When a review returns RetryPredecessor(phaseName, feedback):

  1. The named phase must be a direct predecessor (in the reviewing phase's .after() list). If not found, the decision is treated as Approve with a warning.
  2. The predecessor's committed outputs are removed from globalTaskOutputs and allTaskOutputs.
  3. The predecessor is rebuilt with feedback-enhanced tasks and re-executed.
  4. New predecessor outputs are committed to global state.
  5. The reviewing phase is re-executed from attempt 0 with the updated prior snapshot.

Scoped retry: Only the predecessor and the reviewing phase re-execute. Other successors of the predecessor that already completed are NOT re-run. Their outputs reflect the original predecessor output, which is a documented limitation of the scoped retry model.


6. Thread Safety

  • globalTaskOutputs and allTaskOutputs are thread-safe collections (synchronized map and synchronized list).
  • PhaseDagExecutor.runPhaseWithRetry() runs on the phase's virtual thread. Predecessor retry modifies global state from this thread while the predecessor's virtual thread has already completed. No concurrent write hazard exists for the predecessor's entries.
  • Other phases running in parallel with the reviewing phase use their own priorOutputsSnapshot (captured at submission time) and are not affected by the reviewing phase's global state mutations.

7. Limitations

  • Successor invalidation: predecessor retry does NOT re-run phases that already completed using the old predecessor outputs (other than the reviewing phase itself).
  • RetryPredecessor is constrained to direct predecessors only. Arbitrary DAG rewinding is not supported.
  • The review task itself does not have a review gate (no meta-review). Nested reviews are not supported.
  • Review tasks run synchronously within the phase's virtual thread, increasing total phase duration by the review task's execution time.

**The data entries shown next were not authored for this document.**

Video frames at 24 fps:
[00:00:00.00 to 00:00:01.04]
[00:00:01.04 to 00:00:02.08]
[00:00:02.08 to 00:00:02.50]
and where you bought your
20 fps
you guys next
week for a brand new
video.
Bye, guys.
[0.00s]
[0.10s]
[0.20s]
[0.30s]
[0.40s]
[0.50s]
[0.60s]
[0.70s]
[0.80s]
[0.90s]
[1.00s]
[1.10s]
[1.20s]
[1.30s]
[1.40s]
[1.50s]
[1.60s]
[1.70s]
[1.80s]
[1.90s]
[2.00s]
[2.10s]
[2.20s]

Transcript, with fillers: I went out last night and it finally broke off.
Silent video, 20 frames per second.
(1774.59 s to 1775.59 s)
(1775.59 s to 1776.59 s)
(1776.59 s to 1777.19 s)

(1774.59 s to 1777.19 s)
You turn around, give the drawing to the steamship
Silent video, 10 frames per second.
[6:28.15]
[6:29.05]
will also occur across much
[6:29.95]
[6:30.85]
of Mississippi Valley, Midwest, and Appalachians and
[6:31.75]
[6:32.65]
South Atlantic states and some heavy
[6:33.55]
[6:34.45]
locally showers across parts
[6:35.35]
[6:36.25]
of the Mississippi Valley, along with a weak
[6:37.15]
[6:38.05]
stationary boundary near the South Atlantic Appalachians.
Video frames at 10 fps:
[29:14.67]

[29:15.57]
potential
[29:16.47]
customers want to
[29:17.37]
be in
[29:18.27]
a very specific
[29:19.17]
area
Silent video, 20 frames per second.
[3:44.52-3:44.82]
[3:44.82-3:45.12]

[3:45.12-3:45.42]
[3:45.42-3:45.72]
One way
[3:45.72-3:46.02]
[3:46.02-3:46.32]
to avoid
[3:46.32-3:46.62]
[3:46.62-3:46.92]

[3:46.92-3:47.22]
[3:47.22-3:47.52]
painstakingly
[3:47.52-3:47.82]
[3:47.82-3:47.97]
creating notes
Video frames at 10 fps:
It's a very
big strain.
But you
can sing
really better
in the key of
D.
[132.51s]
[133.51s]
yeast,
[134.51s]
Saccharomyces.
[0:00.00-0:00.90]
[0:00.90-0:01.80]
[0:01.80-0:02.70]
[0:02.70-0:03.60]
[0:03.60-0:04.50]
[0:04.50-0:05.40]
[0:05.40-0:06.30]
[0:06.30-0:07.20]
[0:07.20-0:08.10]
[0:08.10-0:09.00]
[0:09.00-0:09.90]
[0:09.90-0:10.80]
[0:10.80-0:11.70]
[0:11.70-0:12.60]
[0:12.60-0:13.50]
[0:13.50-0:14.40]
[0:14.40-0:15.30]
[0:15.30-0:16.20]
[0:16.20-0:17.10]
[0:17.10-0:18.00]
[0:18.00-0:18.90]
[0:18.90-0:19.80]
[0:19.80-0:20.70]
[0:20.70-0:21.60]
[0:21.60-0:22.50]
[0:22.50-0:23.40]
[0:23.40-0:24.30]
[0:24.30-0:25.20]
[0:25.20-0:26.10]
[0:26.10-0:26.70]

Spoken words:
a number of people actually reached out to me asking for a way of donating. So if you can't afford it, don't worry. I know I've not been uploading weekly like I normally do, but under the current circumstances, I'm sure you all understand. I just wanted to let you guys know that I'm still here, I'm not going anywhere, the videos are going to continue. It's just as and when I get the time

8. Text Decision Format Reference

Review tasks (AI, deterministic, or human) must produce output parseable by PhaseReviewDecision.parse(String):

APPROVE
RETRY: <feedback text>
RETRY_PREDECESSOR <phaseName>: <feedback text>
REJECT: <reason text>

Parsing is case-insensitive. Unrecognised text is treated as APPROVE (safe default). The colon separator for RETRY splits on the FIRST colon, so feedback text may contain additional colons.